[Collected data]

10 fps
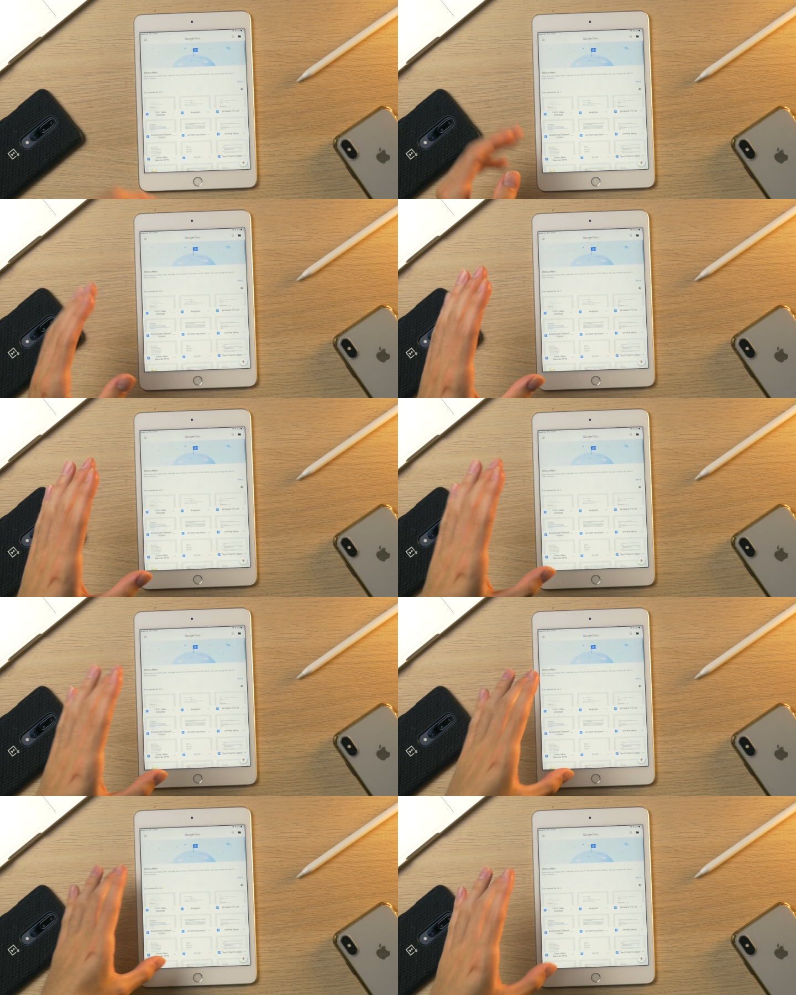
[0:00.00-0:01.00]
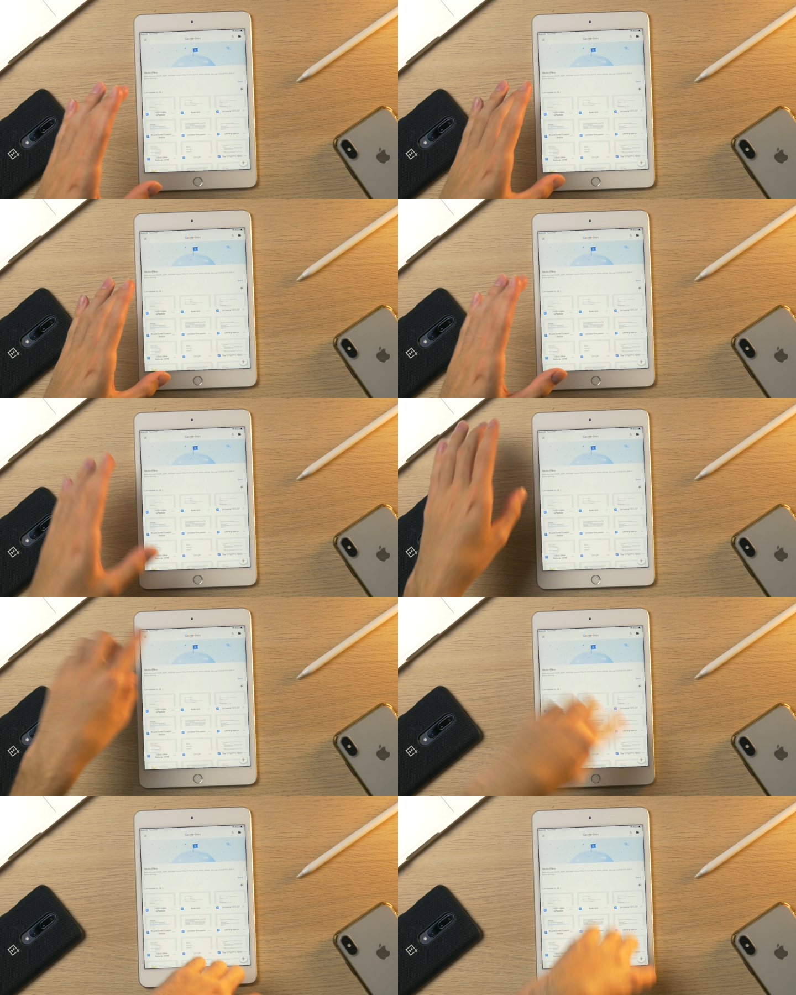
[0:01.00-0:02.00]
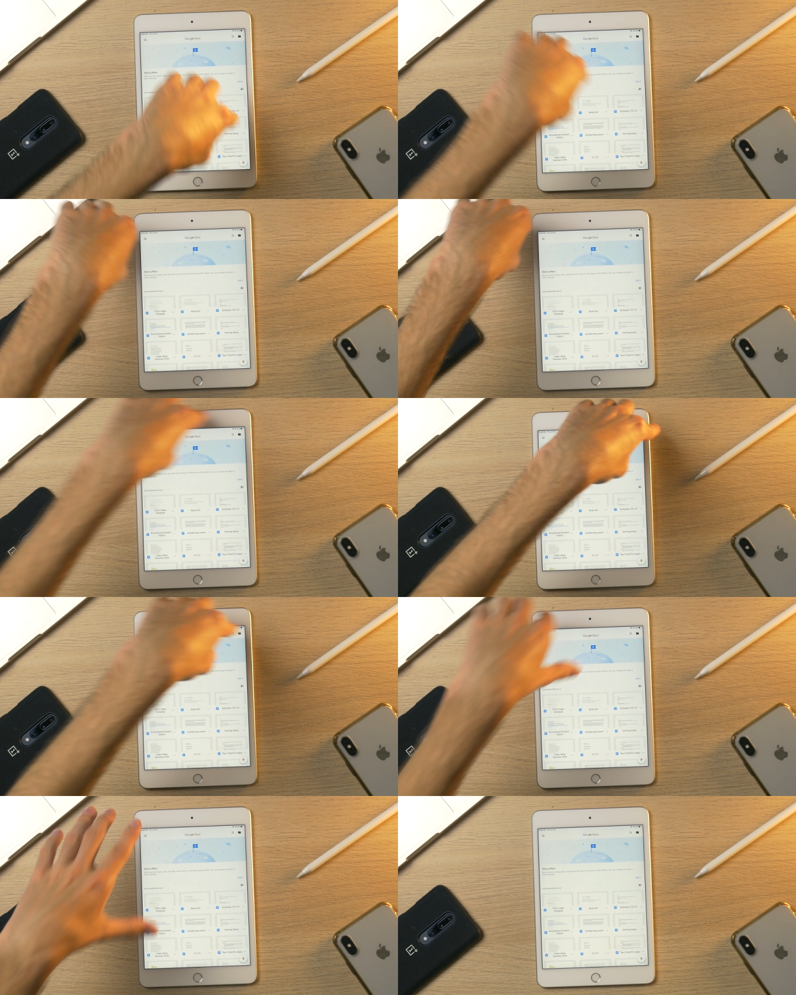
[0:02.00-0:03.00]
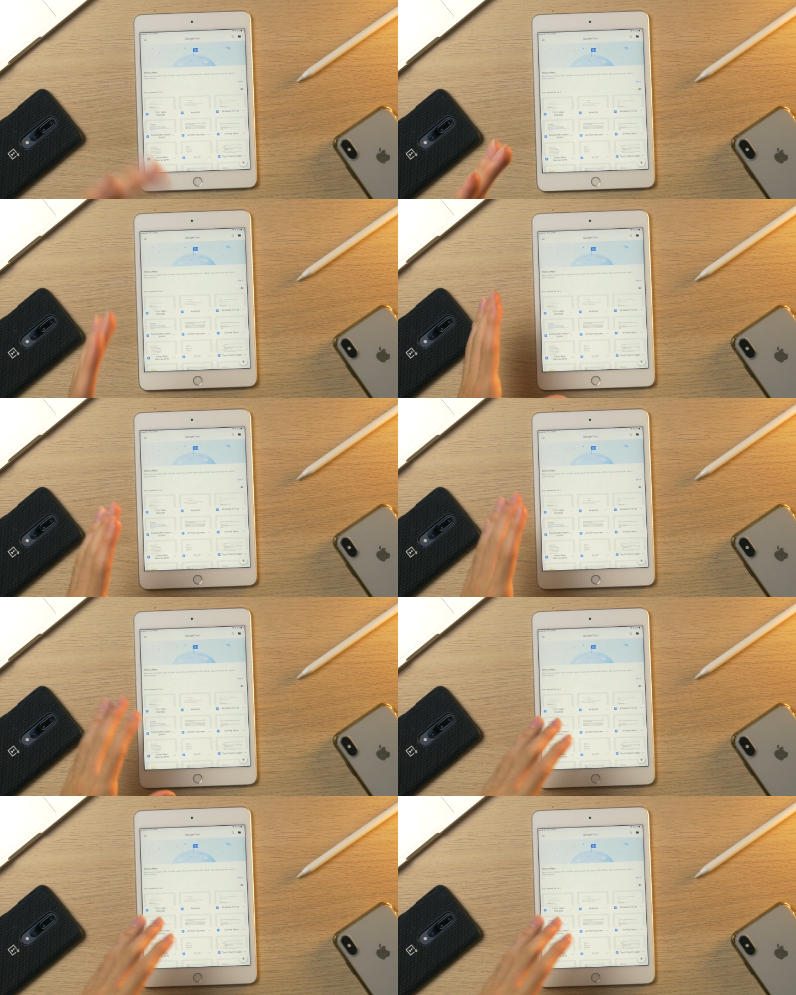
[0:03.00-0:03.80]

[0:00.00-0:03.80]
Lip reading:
[unreadable: no face in view]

» Assigned task
Reproduce every entry exactly; images stay out.

» Solved problem
10 fps
[0:00.00-0:01.00]
[0:01.00-0:02.00]
[0:02.00-0:03.00]
[0:03.00-0:03.80]

[0:00.00-0:03.80]
Lip reading:
[unreadable: no face in view]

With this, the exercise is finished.